Manuscripts should avoid footnotes, endnotes and the use of Appendices. As this book is
intended to appeal to students and scholars from a variety of disciplines, chapters should be
clearly and accessibly written without excessive jargon. Contributors must secure permissions
and rights prior to submission of the final manuscript.
Proposals
Please provide a short prospectus for your proposed chapter (500-750 words).

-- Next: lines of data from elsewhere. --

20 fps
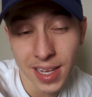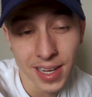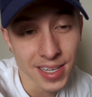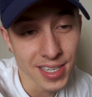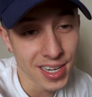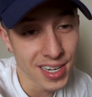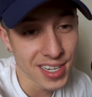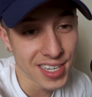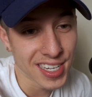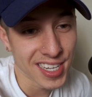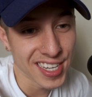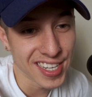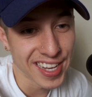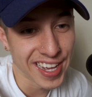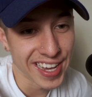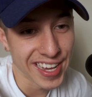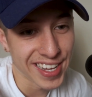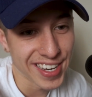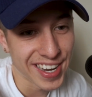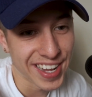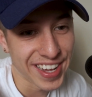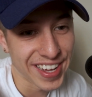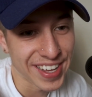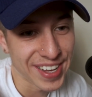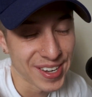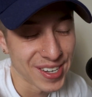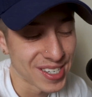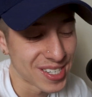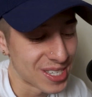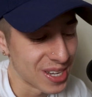young kid that
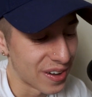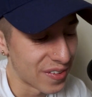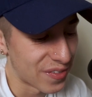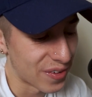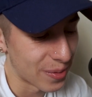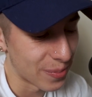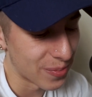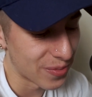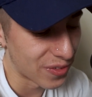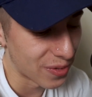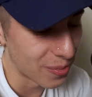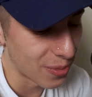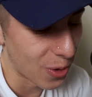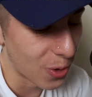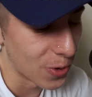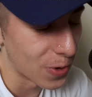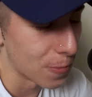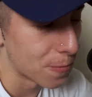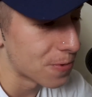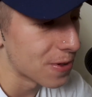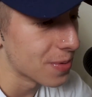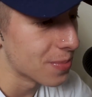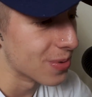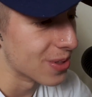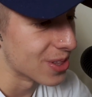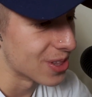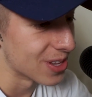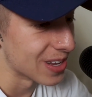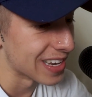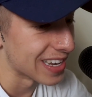hears stuff from older
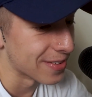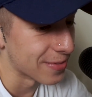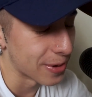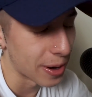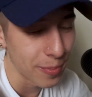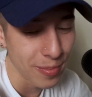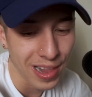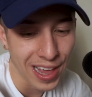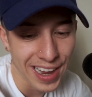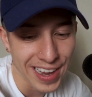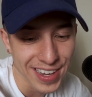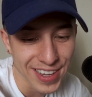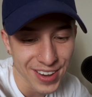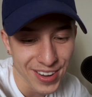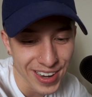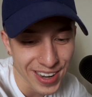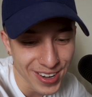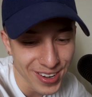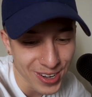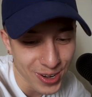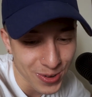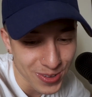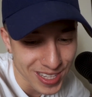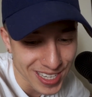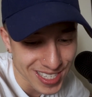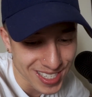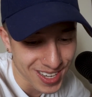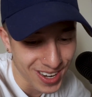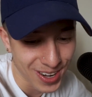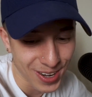people, and I'm like, yo, they don't know what
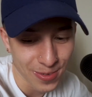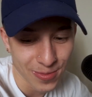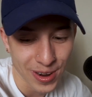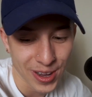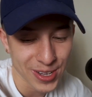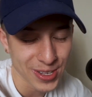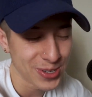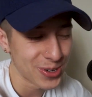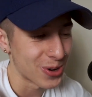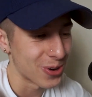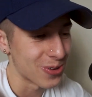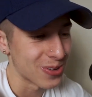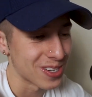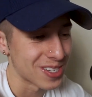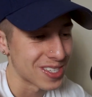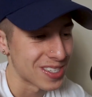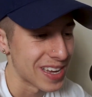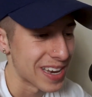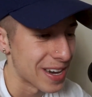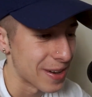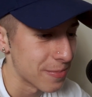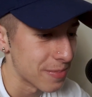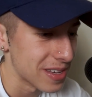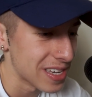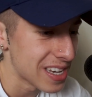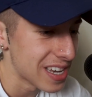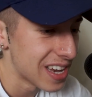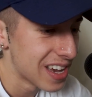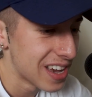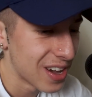they're talking about. You don't understand
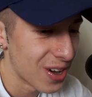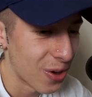me.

In addition,
attach a short bio/CV (two pages maximum), and email these documents to: skoch@ehc.edu
and michelle.szabo@utoronto.ca no later than March 1, 2014.
Editor Bios
Shelley Koch is Assistant Professor of Sociology at Emory & Henry College in Emory, Virginia,
USA. She is the author of A Theory of Grocery Shopping: Food, Choice and Conflict published
in 2012 by Berg/Bloomsburg Press. She has an article on the intersection of household food
decision-making and the economy which will appear in the January 2014 issue of The American
Journal of Economics and Sociology. Her research interests include food, gender, consumption
and the environment, and she is currently interviewing fathers about their role as household
food provisioners.
Michelle Szabo recently received her PhD from the Faculty of Environmental Studies at York
University, Canada, and is Lecturer in Sociology at the University of Toronto as well as
Curriculum Designer in Sociology at Ryerson University. Her interests include masculinities and
foodwork; the sociology of food and cooking; ethical consumption; the division of labour; and
household food habits as they relate to health, sustainability and social justice in the food
system. She has published in Journal of Gender Studies; Women’s Studies International Forum;
Sociology; Food, Culture & Society; Journal of Consumer Culture; Sustainability; Agriculture &
Human Values and Encyclopedia of Food Issues.